Das BAG engagiert sich gegen die weibliche Genitalverstümmelung (FGM) und unterstützt seit 2016 die Informations-, Beratungs- und Präventionsaktivitäten des Netzwerks gegen Mädchenbeschneidung Schweiz. Im November 2020 hat der Bundesrat diese Massnahmen bekräftigt.

In der Schweiz leben schätzungsweise 22'400 Frauen und Mädchen, die von Genitalverstümmelung betroffen sind oder der Gefahr ausgesetzt sind, beschnitten zu werden. Die weibliche Genitalverstümmelung ist eine grobe Verletzung der körperlichen Unversehrtheit und verstösst gegen internationales und nationales Recht. Die Sensibilisierungs- und Präventionsarbeit ist oft eng mit der medizinischen Versorgung der Betroffenen verknüpft. Medizinische Fachpersonen müssen Beschwerden im Zusammenhang mit FGM erkennen und adäquat behandeln können.  

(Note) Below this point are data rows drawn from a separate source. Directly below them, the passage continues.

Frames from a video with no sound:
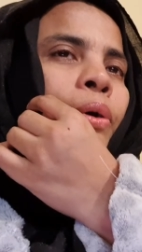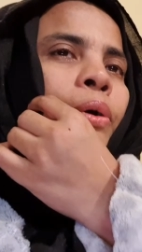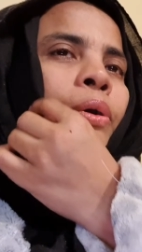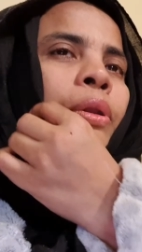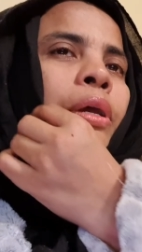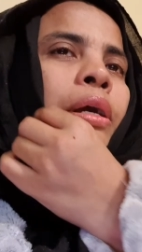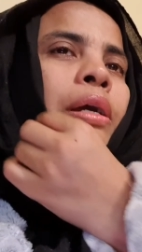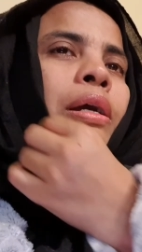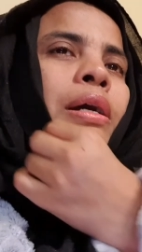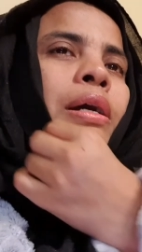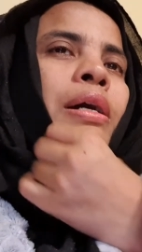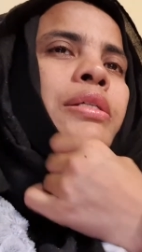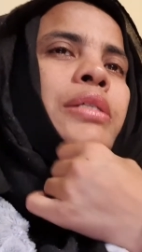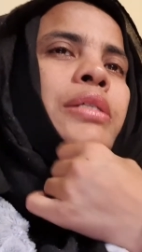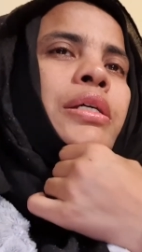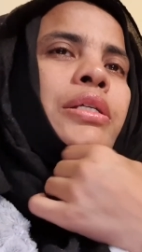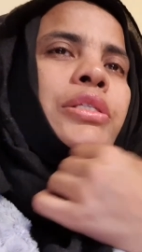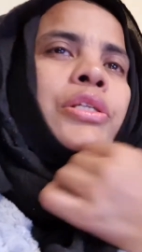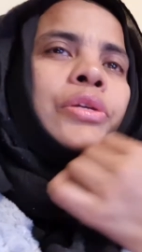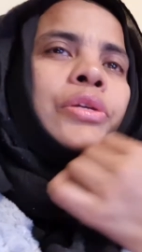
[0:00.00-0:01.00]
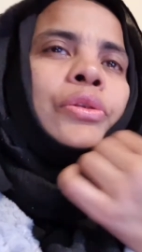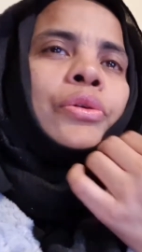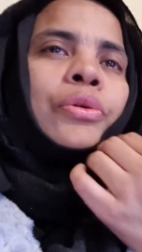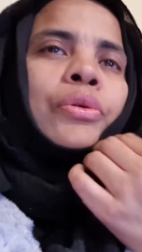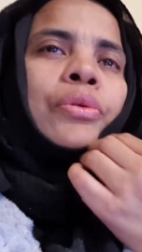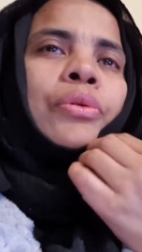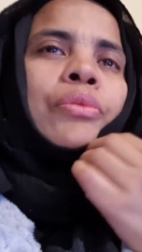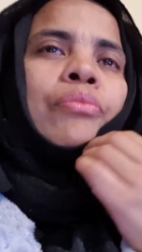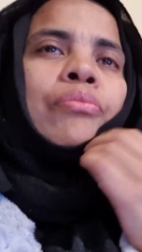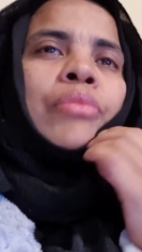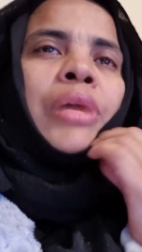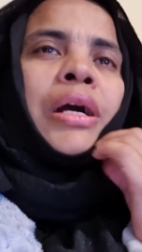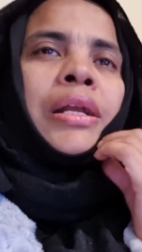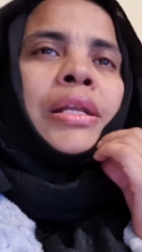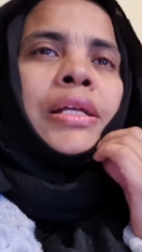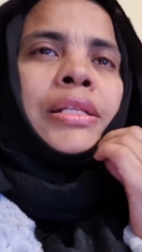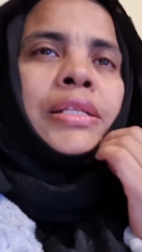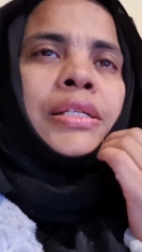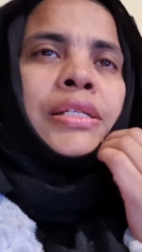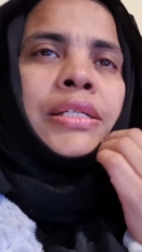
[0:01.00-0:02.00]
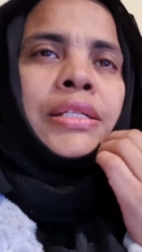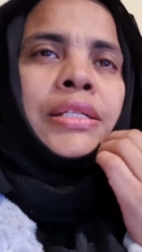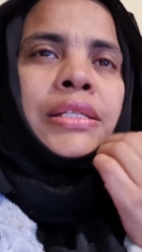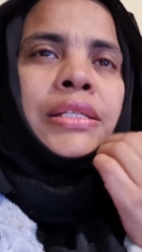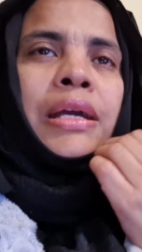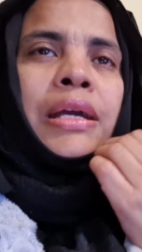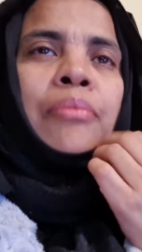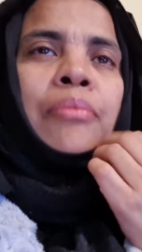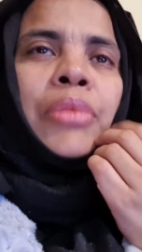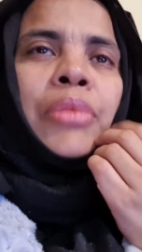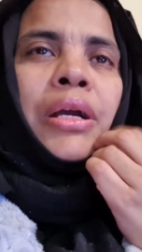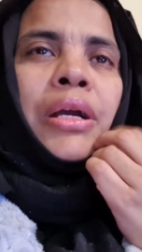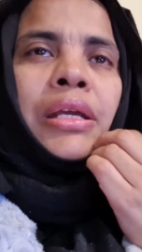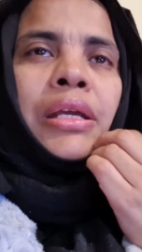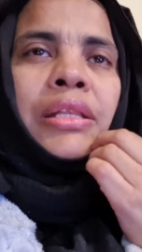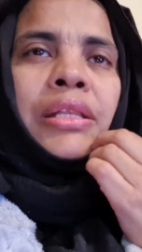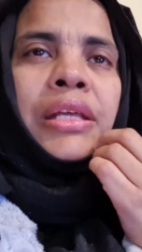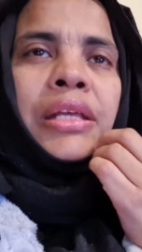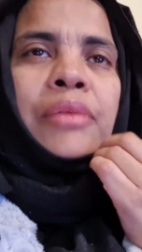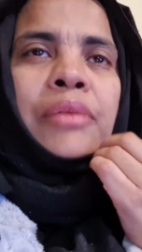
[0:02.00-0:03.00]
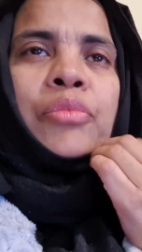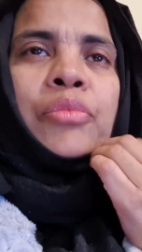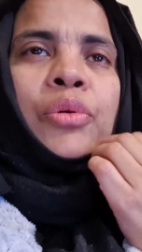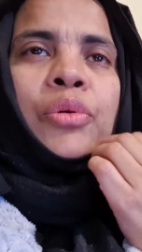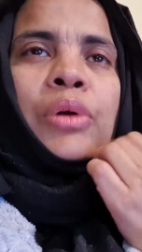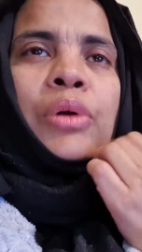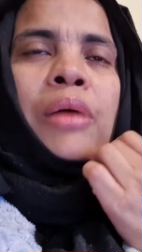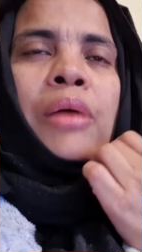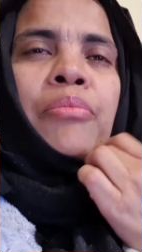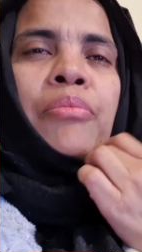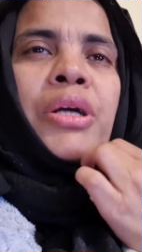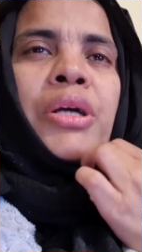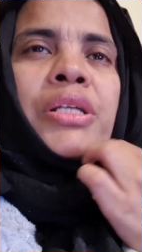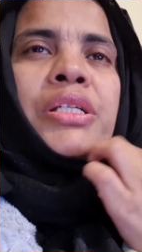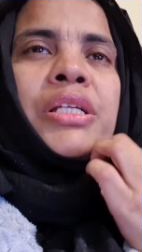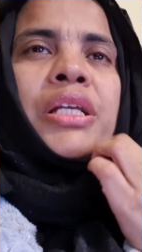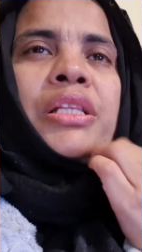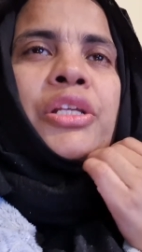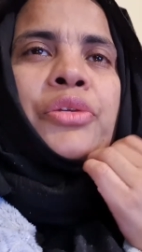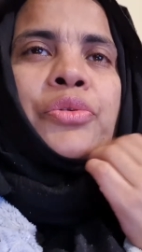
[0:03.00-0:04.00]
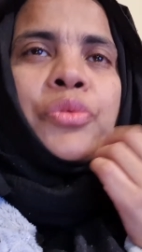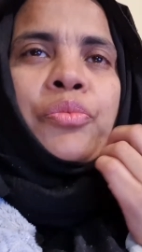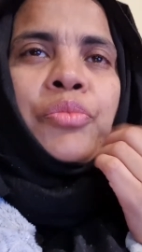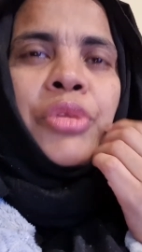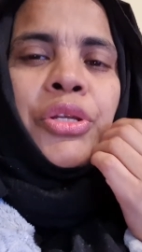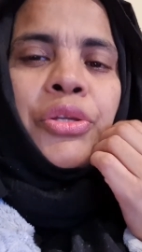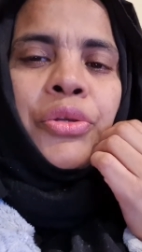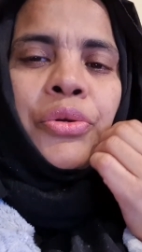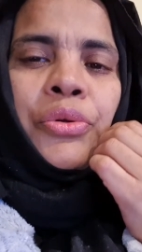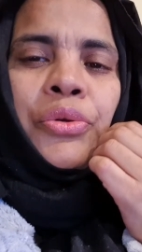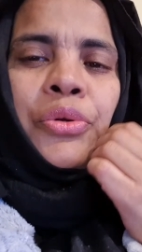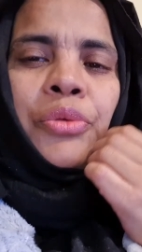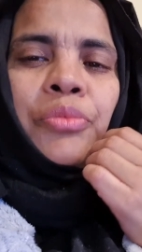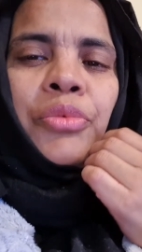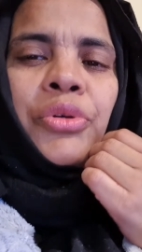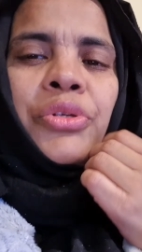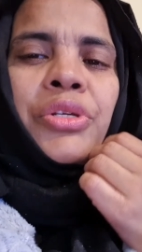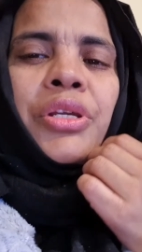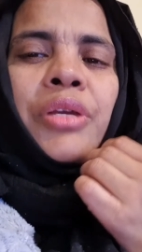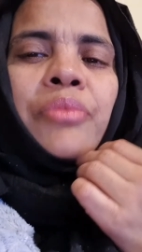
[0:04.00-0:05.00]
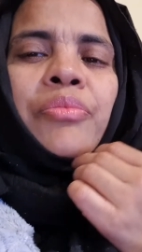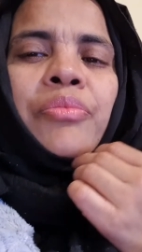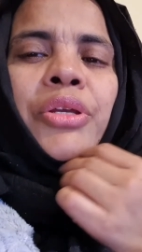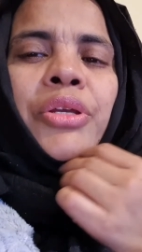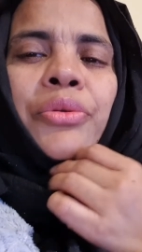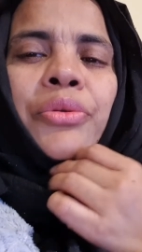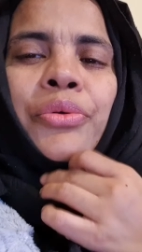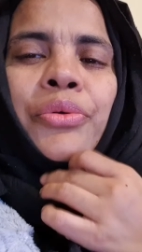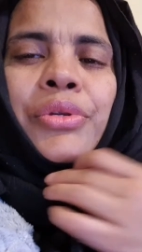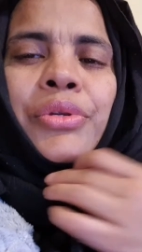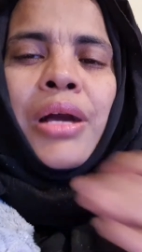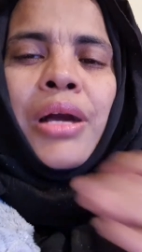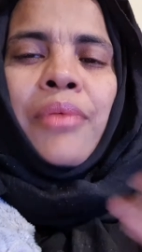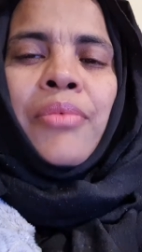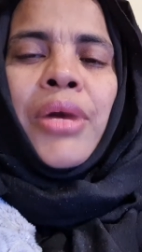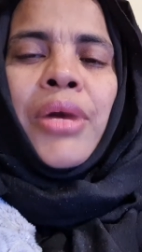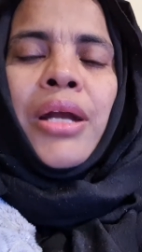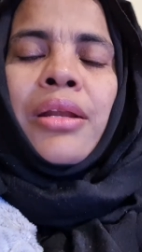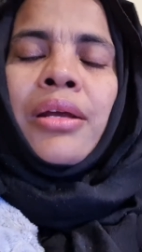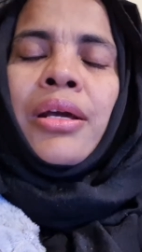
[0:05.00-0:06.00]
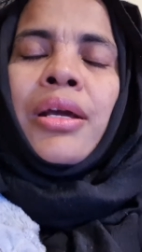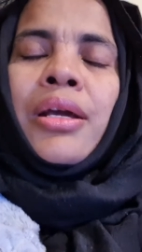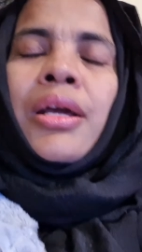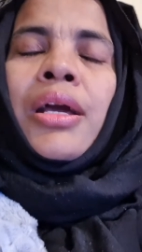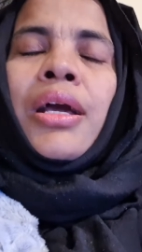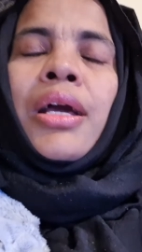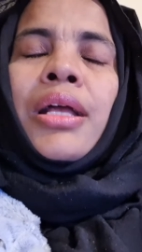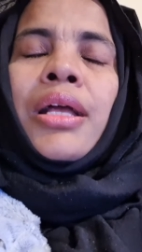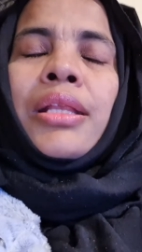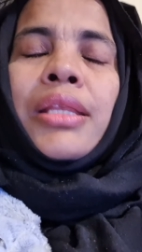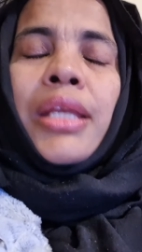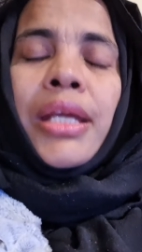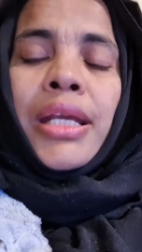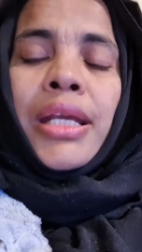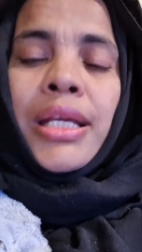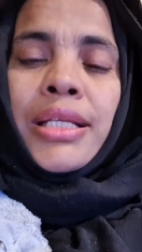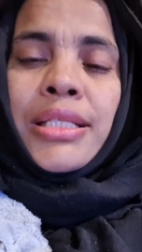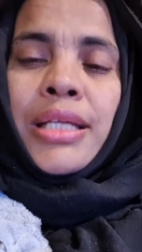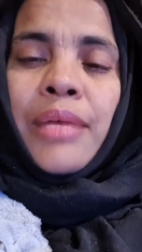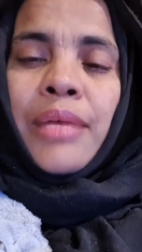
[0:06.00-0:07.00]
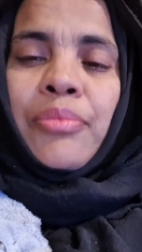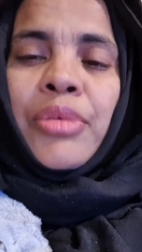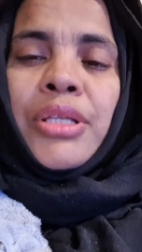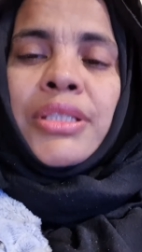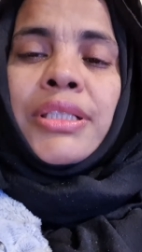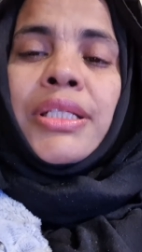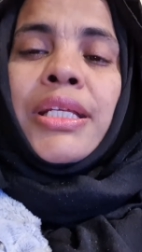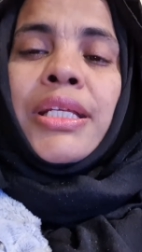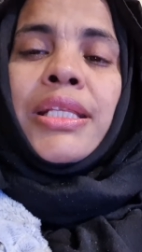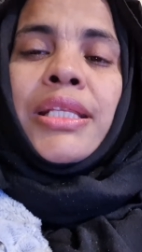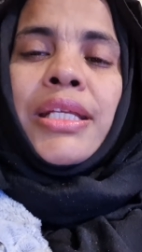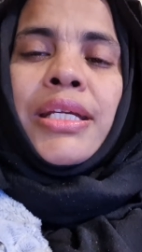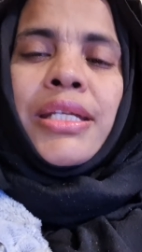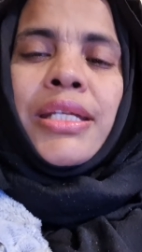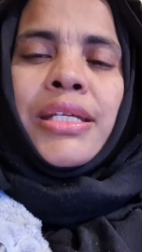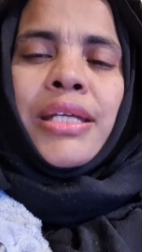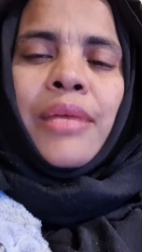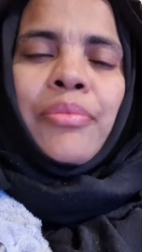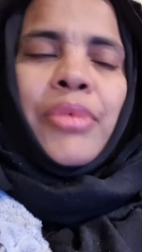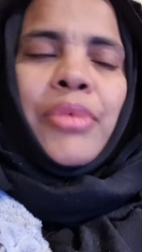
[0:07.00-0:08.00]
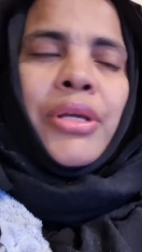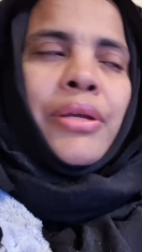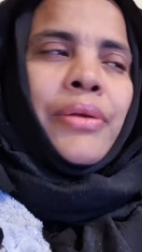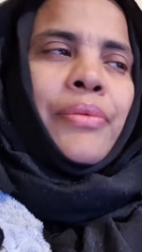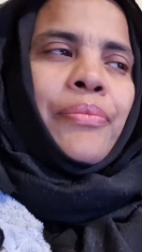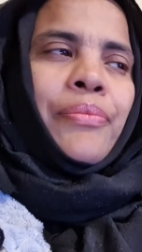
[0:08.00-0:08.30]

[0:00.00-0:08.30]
অনেক আশা ছিল বাংলাদেশে যে আব্বাকে দেখব আব্বার সাথে একটু ভিডিও করব সেই ভিডিওটা আমার থেকে যাবে স্মৃতি হিসাবে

Webplattform gegen Mädchenbeschneidung

Das BAG und das Staatssekretariat für Migration unterstützen seit 2016 die Informations-, Beratungs- und Präventionsaktivitäten des Netzwerks gegen Mädchenbeschneidung Schweiz. Dieses Netzwerk wird durch Caritas Schweiz, Sexuelle Gesundheit Schweiz und das Schweizerische Kompetenzzentrum für Menschenrechte getragen und betreibt auch eine Informationsplattform gegen Mädchenbeschneidung. Die Plattform bietet Informationen und Unterstützung in zwei Bereichen an: auf einer «Fachwebsite» für Fachleute und auf einer «Community-Site» für Gefährdete und Betroffene.

Bundesrat hat Massnahmen bekräftigt

Das BAG engagiert sich seit 2003 mit Präventions-, Sensibilisierungs- und Vernetzungsarbeit gegen die weibliche Genitalverstümmelung und hat verschiedene Organisationen bei ihren Aktivitäten gegen FGM unterstützt. 2015 wurde der Bericht zur Motion Bernasconi 05.3235 «Sexuelle Verstümmelungen an Frauen. Sensibilisierungs- und Präventionsmassnahmen» vorgelegt, der das Vorgehen in diesem Bereich definierte.

Im November 2020 verabschiedete der Bundesrat den Bericht zum Postulat Rickli 18.3551 «Massnahmen gegen Mädchenbeschneidungen». Im Fokus stehen weiterhin der Aufbau regionaler Beratungsstellen, eine intensive Präventionsarbeit und die engere Zusammenarbeit aller beteiligten Akteure.